No salía de su asombro. ¿Se podía escribir una antología, por breve que fuera, de la literatura en inglés y ni mentar a Mary Shelley? Se podía. ¿Se podía además dedicar varias páginas a su marido, discutido y discutible poeta? Se podía. ¿Qué pensaría la amiga de Lord Byron y esposa de Percy Shelley, hija de Mary Wollstonecraft y William Godwin, autora de Frankenstein y El Último Hombre de tamaño despropósito? A saber... Pero seguro que no le hubiera sorprendido, era la hija de la mujer que había escrito la Vindicación de los Derechos de la Mujer, la hija de una mujer a la que casi idolatraba como se tiende a idolatrar a los que se van pronto sin darnos apenas tiempo a conocerlos. Pero esa era otra historia, no era la historia a la que pensaba dedicar el domingo.

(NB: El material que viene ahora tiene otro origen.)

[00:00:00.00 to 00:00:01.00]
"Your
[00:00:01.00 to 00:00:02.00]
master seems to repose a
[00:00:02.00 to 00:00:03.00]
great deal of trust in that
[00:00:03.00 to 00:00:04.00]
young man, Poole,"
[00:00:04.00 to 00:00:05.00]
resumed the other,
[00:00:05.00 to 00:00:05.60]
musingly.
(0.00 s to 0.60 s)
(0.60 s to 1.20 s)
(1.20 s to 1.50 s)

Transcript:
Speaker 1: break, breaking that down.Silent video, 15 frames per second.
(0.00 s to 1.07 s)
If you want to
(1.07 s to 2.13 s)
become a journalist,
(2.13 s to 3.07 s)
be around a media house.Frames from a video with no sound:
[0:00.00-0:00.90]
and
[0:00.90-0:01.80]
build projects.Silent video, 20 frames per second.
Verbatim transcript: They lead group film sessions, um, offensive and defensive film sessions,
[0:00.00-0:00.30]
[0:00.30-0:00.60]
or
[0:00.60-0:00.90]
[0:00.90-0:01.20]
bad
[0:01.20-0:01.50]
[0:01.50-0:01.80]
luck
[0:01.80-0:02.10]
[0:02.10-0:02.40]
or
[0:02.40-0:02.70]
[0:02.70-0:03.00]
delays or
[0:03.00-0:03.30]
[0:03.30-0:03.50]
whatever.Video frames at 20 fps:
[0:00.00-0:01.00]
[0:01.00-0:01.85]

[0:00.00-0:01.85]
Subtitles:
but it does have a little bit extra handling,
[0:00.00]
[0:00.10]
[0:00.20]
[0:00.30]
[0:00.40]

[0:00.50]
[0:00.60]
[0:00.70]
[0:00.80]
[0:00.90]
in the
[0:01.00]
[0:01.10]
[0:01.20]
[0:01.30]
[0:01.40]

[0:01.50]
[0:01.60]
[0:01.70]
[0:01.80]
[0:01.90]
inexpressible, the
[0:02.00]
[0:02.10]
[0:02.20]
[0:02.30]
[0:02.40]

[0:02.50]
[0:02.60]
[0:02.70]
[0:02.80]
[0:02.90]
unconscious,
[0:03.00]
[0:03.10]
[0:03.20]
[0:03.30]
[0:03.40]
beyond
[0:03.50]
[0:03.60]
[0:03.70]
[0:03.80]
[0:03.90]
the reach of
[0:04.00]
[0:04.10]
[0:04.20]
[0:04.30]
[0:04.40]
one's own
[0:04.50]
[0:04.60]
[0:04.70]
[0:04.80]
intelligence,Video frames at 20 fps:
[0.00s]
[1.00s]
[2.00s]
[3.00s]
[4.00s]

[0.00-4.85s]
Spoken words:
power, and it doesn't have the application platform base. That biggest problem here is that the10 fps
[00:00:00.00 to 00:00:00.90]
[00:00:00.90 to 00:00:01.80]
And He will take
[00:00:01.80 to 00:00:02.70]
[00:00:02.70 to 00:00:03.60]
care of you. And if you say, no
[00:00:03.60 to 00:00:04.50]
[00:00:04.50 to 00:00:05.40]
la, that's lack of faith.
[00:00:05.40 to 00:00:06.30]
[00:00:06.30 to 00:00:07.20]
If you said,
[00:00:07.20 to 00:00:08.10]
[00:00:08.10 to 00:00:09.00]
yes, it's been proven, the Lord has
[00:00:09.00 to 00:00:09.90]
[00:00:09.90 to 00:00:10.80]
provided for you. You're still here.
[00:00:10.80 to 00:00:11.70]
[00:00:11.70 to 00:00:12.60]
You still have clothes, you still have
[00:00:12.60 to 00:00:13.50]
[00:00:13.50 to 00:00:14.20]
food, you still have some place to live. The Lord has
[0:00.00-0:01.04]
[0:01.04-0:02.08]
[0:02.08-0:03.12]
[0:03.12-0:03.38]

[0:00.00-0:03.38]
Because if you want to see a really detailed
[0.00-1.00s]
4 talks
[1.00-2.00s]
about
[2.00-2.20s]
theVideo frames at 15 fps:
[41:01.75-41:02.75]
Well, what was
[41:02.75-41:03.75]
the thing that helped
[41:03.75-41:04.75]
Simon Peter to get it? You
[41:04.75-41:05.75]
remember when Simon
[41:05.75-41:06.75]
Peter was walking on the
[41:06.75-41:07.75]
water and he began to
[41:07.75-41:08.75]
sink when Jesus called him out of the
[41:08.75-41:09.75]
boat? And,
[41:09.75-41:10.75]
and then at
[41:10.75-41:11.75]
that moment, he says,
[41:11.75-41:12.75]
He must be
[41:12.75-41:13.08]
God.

Si por algo le parecía un despropósito olvidar a la Shelley no era tanto por Frankenstein como por El Último Hombre porque, en tiempos de pandemia ¿cómo olvidar una historia, una de las primeras de ciencia ficción, que indagaba en el comportamiento humano cuando la peste lo asolaba todo? Era una peste brutal, ciertamente, porque a su paso no quedaba nada ni nadie, por eso todos huían y lo hacían cuidándose y al tiempo repudiándose ¿y los políticos' ¡anda! que también hablaba la Shelley de las vueltas y revueltas en un gobierno en pandemia...
Pero... ¿es un libro recomendable? le preguntaba su hermana y ella callaba. La otra insistía. ¿Es recomendable o no?. Respondió: pues depende. Se alegró de que aquella conversación fuese telefónica porque así no tenía que ver los ojos de su hermana en blanco, vueltos del revés, ni sus mejillas encendidas como solo se encendían cuando no recibía respuestas fáciles que le ahorrasen el trabajo de tomar sus propias decisiones. Me explico, dijo antes de que la voz de pito de su hermana le llegara en tono de insoportables gritos. Pero se explicó como se explicaba cuando no tenía paciencia.
Si solo quieres abstraerte del mundo, no, no es un libro recomendable. Podía oír el silencio al otro lado del teléfono. Pero a ver, empezó su hermana, y ella empezó a desesperarse porque no tenía respuesta más directa que darle sin ofenderla; es una novela de ficción ¿no? ¿y no es para abstraerse del mundo? ¡ni que fuera Dickens!.
Ah no, eso no, volver a discutir con su hermana los vínculos de la ficción con la realidad o el valor de la ficción para tratar temas reales no era algo que estuviese dispuesta a hacer aquel domingo y, además, si hacía dos minutos no tenía ya paciencia ahora estaba ya harta, solo quería colgar el teléfono; mira, le dijo, el libro va de la peste, de una peste sin cura ni vacuna en la que muere todo el que la pilla ¿si? tú verás si quieres leer algo así ahora o no.
¿Entonces solo va de muertos? preguntó su hermana desconcertada. No, le respondió ella ahora sí rauda y veloz, directa a la boca del estómago, va de lo que hacen los vivos en esas circunstancias, los muertos se mueren y ya.
Uf... qué incómodo, ¿no? digo, no es que esto sea la peste pero se da un aire.
Dejó el teléfono sobre la mesa y agarró su taza de café, ya templado. Qué incómodo, sí, qué incómodo incomodarse ¿total para qué? mejor acomodarse y dejarse llevar ¿al precipicio? tal vez, pero cómodamente ¿verdad, hermana? pensó...
Qué incómodo, ciertamente, qué incómoda la gente que se negaba la incomodarse y qué especialmente incómodo que su hermana fuera una de ellas.